* Task prompt *
Beginning with the line that contains "[7:35.12-7:36.12]", print each line to the end of the data exactly. Omit the pictures.

* Given data *
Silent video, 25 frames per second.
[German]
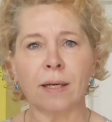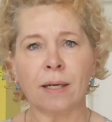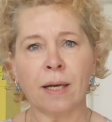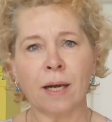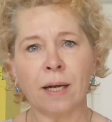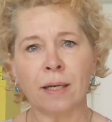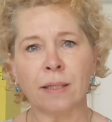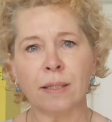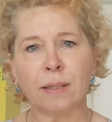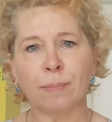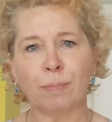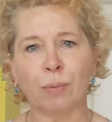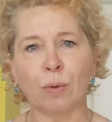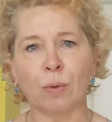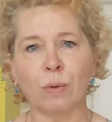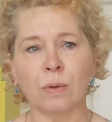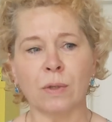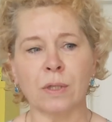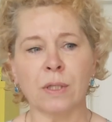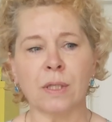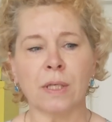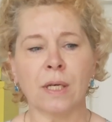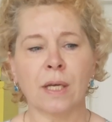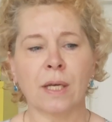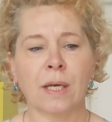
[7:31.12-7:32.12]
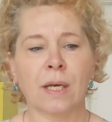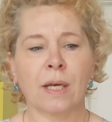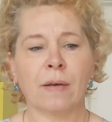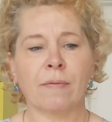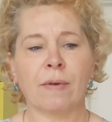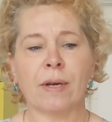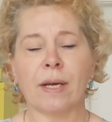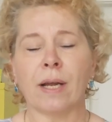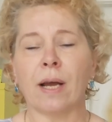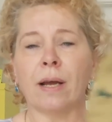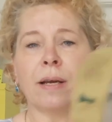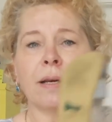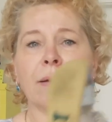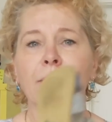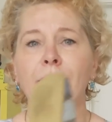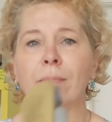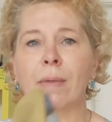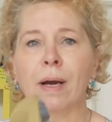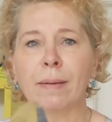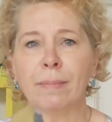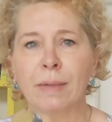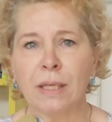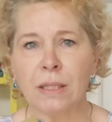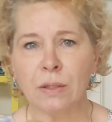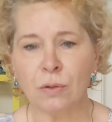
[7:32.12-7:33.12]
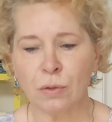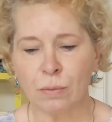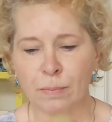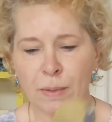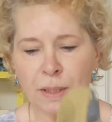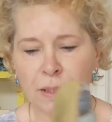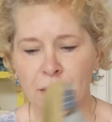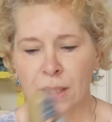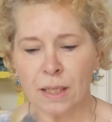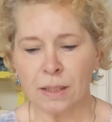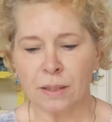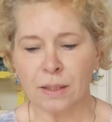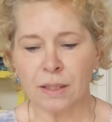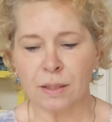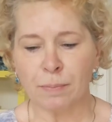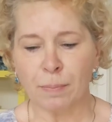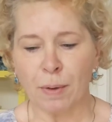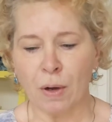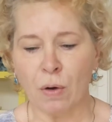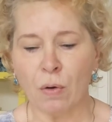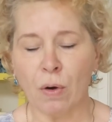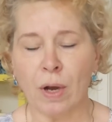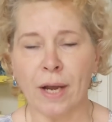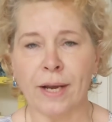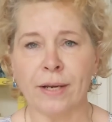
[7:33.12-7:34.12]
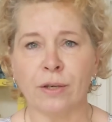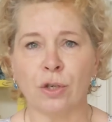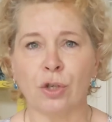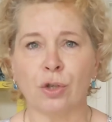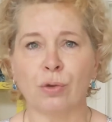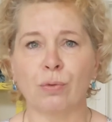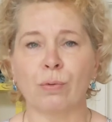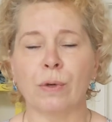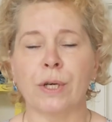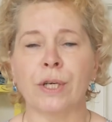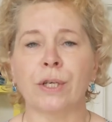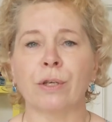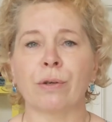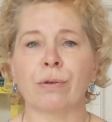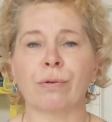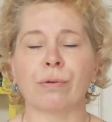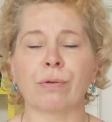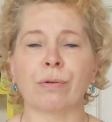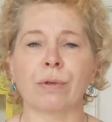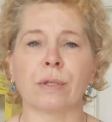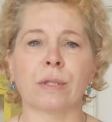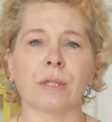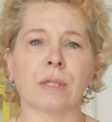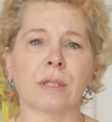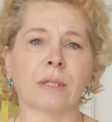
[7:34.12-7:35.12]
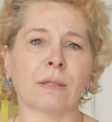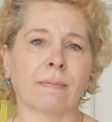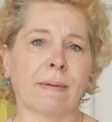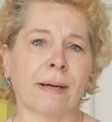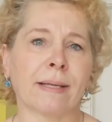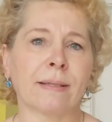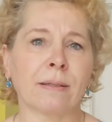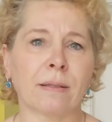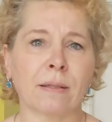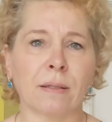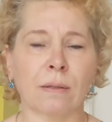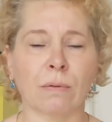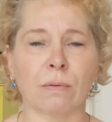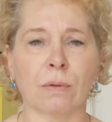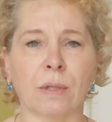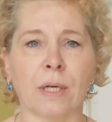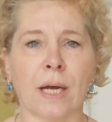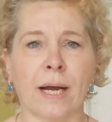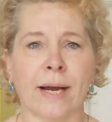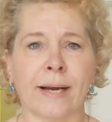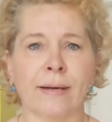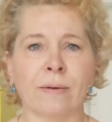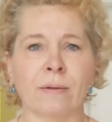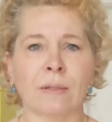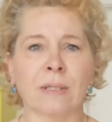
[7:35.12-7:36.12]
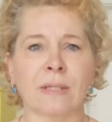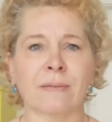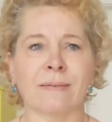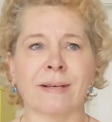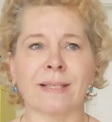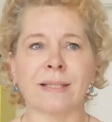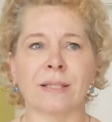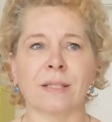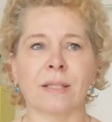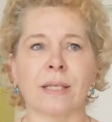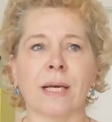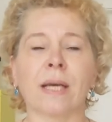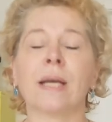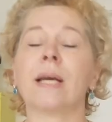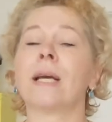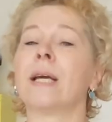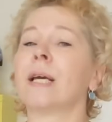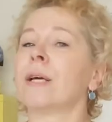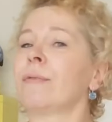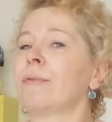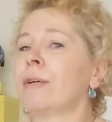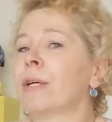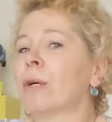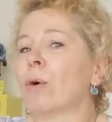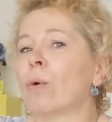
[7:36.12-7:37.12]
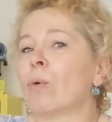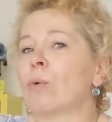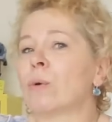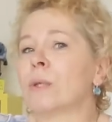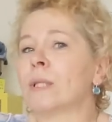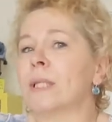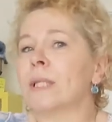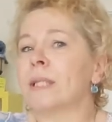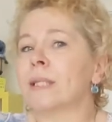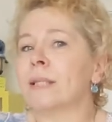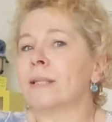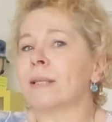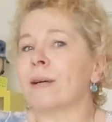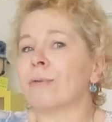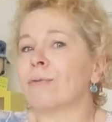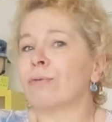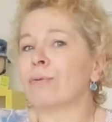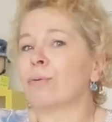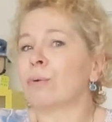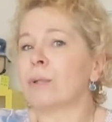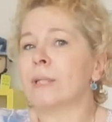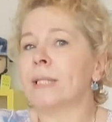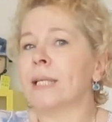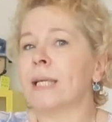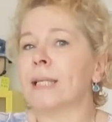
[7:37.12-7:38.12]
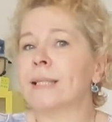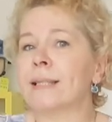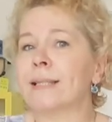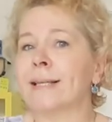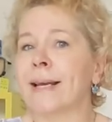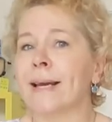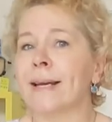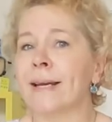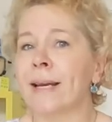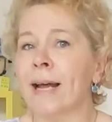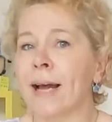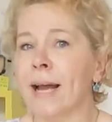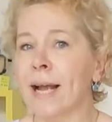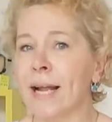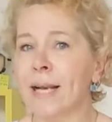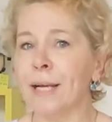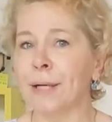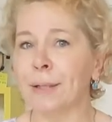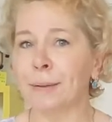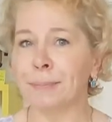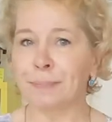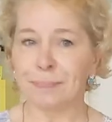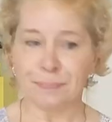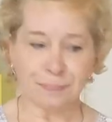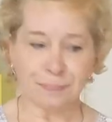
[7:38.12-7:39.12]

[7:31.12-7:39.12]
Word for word: Anhaltspunkt, wenn eine Mami zu mir sagt, ich brauche einen Schuh in der Größe 20 oder 21, wie groß ist der Fuß jetzt generell?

* Answer for this exercise *
[7:35.12-7:36.12]
[7:36.12-7:37.12]
[7:37.12-7:38.12]
[7:38.12-7:39.12]

[7:31.12-7:39.12]
Word for word: Anhaltspunkt, wenn eine Mami zu mir sagt, ich brauche einen Schuh in der Größe 20 oder 21, wie groß ist der Fuß jetzt generell?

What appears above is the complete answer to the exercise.